Grad der Wünschbarkeit dieser Regeländerung: 50 Prozent. Tatsächlich müsste man hier wohl über einen längeren Zeitraum beobachten, wie es sich im alltäglichen Spielbetrieb entwickelt. Unter dem Aspekt der Netto-Spielzeit ergibt sich nämlich hier durchaus die Gefahr des Missbrauchs durch die in Führung liegende Mannschaft, die kurz vor Schluss einfach noch mal die ganze Truppe durchtauscht.

Christian Norgaard, Ovidiu Hategan
Bald unbegrenzt möglich? Ein Spieler kommt für einen anderen. / Catherine Ivill/Getty Images

3. Zeitstrafen

Ferner überlegt der Weltverband die flächendeckende Einführung einer fünfminütigen Zeitstrafe, die mit einer Gelben Karte einhergeht. Auch dies wird in anderen Sportarten (wie den oben erwähnten) schon seit Jahrzehnten praktiziert.
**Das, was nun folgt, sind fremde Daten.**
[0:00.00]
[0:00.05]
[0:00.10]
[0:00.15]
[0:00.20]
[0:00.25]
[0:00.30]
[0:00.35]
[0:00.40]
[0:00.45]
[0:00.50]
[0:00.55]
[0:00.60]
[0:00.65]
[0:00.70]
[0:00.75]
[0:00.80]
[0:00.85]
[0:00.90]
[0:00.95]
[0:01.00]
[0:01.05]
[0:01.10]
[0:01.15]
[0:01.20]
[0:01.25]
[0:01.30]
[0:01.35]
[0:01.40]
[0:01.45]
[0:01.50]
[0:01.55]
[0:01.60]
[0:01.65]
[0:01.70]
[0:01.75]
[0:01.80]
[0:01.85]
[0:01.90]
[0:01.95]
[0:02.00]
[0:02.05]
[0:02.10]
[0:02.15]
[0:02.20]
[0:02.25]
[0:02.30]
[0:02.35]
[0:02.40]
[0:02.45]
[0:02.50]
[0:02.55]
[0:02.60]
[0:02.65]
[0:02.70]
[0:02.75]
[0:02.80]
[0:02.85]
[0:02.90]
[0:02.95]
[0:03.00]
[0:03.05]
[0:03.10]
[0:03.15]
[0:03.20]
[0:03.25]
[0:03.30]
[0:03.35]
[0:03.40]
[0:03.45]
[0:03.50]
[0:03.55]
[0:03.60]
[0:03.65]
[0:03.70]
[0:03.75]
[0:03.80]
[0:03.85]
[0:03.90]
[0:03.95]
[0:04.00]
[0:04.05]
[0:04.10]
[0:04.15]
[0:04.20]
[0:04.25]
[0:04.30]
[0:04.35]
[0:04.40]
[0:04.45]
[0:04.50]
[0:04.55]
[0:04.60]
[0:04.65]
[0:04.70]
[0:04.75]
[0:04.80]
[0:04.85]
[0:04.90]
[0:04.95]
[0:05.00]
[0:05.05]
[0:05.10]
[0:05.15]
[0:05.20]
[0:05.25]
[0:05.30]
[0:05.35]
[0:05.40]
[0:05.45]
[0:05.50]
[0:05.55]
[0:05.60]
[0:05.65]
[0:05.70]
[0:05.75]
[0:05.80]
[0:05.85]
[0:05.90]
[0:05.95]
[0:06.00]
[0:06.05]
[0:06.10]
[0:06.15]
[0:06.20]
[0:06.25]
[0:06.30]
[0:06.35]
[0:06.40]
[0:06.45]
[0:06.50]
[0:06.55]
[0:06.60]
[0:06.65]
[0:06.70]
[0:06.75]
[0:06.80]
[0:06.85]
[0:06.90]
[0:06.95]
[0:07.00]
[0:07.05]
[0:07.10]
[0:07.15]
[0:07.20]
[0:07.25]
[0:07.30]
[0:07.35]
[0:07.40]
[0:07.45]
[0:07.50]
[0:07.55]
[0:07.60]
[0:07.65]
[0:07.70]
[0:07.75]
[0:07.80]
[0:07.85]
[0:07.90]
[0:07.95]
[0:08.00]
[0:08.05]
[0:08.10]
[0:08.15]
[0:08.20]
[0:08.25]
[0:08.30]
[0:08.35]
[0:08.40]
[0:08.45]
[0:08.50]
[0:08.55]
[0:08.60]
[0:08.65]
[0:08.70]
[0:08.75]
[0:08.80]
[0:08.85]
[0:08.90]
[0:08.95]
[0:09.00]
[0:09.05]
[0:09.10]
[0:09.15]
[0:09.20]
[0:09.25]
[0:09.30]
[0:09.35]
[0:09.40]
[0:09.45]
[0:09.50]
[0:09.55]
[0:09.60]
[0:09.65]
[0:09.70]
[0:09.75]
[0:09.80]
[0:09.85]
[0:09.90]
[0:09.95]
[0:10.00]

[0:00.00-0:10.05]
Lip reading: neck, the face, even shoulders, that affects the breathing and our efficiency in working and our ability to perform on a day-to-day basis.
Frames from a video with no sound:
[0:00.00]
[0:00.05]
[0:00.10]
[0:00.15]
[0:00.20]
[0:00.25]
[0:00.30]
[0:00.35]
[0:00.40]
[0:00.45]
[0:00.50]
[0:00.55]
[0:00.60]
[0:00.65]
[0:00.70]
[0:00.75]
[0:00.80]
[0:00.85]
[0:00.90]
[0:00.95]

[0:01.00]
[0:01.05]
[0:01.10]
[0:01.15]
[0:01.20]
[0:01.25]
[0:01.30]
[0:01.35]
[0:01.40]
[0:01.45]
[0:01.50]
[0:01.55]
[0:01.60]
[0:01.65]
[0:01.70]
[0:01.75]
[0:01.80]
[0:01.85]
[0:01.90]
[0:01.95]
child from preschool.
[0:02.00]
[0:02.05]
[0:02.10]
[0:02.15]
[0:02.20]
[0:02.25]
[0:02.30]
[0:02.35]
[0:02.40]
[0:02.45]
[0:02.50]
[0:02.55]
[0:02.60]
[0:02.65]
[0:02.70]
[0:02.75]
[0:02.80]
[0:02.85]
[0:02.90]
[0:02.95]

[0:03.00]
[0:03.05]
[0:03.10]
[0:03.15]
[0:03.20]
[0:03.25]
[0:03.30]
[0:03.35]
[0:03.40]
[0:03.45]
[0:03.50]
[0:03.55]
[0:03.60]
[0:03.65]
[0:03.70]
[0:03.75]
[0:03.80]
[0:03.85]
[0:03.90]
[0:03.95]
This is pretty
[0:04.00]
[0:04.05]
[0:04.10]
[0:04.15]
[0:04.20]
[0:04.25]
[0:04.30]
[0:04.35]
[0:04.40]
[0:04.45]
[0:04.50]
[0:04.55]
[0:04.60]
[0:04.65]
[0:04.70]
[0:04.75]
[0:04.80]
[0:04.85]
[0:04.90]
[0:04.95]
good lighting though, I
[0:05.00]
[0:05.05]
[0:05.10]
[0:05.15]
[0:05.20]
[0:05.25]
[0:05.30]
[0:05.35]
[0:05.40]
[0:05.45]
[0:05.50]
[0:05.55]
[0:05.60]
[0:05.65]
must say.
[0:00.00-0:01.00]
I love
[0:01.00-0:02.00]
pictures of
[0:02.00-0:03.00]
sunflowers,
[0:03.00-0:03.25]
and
Grad der Wünschbarkeit dieser Regeländerung: 50 Prozent. Prinzipiell ist es ein guter Ansatz, bestimmte Vergehen, die vielleicht nicht gleich den Ausschluss des Übeltäters (via Rote Karte) nach sich ziehen müssen, aber mit der bisherigen Sanktionierung gefühlt zu lasch bestraft werden, strenger zu ahnden (z.B. klare taktische Fouls, die nur das Ziel haben, den Spielfluss des Gegners zu unterbrechen).

In diesem Kontext könnte man sogar über die Einführung einer dritten Karte (meinetwegen in orange oder pink) nachdenken.

4. Einwürfe können mit dem Fuß gespielt werden

Wie gesagt: können! Nicht müssen. Allerdings klingt es schon verlockend, den Ball nicht erst in die Hand nehmen und zu einem Gegenspieler werfen zu müssen, wenn man an der Seitenlinie das Spiel fortsetzen möchte. Selbst das Auto-Dribbling (oder der Auto-Pass), also das Ballführen von der Seitenlinie aus, soll gestattet werden.

Kasper Lunding Jakobsen
Muss unbedingt eingeworfen werden? Der Sport heißt ja nicht umsonst "Fußball" / BSR Agency/Getty Images

5. Auch nach Freistößen kann der Ball geführt werden

Ähnlich wie bei der Einwurf-Änderung gibt es die Option (entweder zum Mitspieler zu passen oder den Ball selbst führend ins Spiel zu bringen) auch bei Freistößen auf dem Feld.

Grad der Wünschbarkeit dieser beiden Regeländerungen: 90 Prozent. Dass diese Modifikation das Zeug hat (ähnlich wie die der Rückpassregel im Jahr 1992), das Spiel nochmal auf eine neue Ebene bezüglich der Dynamik und des Tempos zu bringen, ist klar.

Aber das ist ja auch irgendwie wünschenswert - und letzten Endes der Sinn von derartigen Regeländerungen.

Aktuell befindet sich natürlich noch alles in einem embryonalen Stadium. Auch die Ergebnisse aus dem "Future of Football-Cup" müssen erstmal in Ruhe und ohne Zeitdruck ausgewertet werden. Doch ein paar dieser Änderungen halte ich durchaus für sinnvoll und den heutigen Zeiten entsprechend.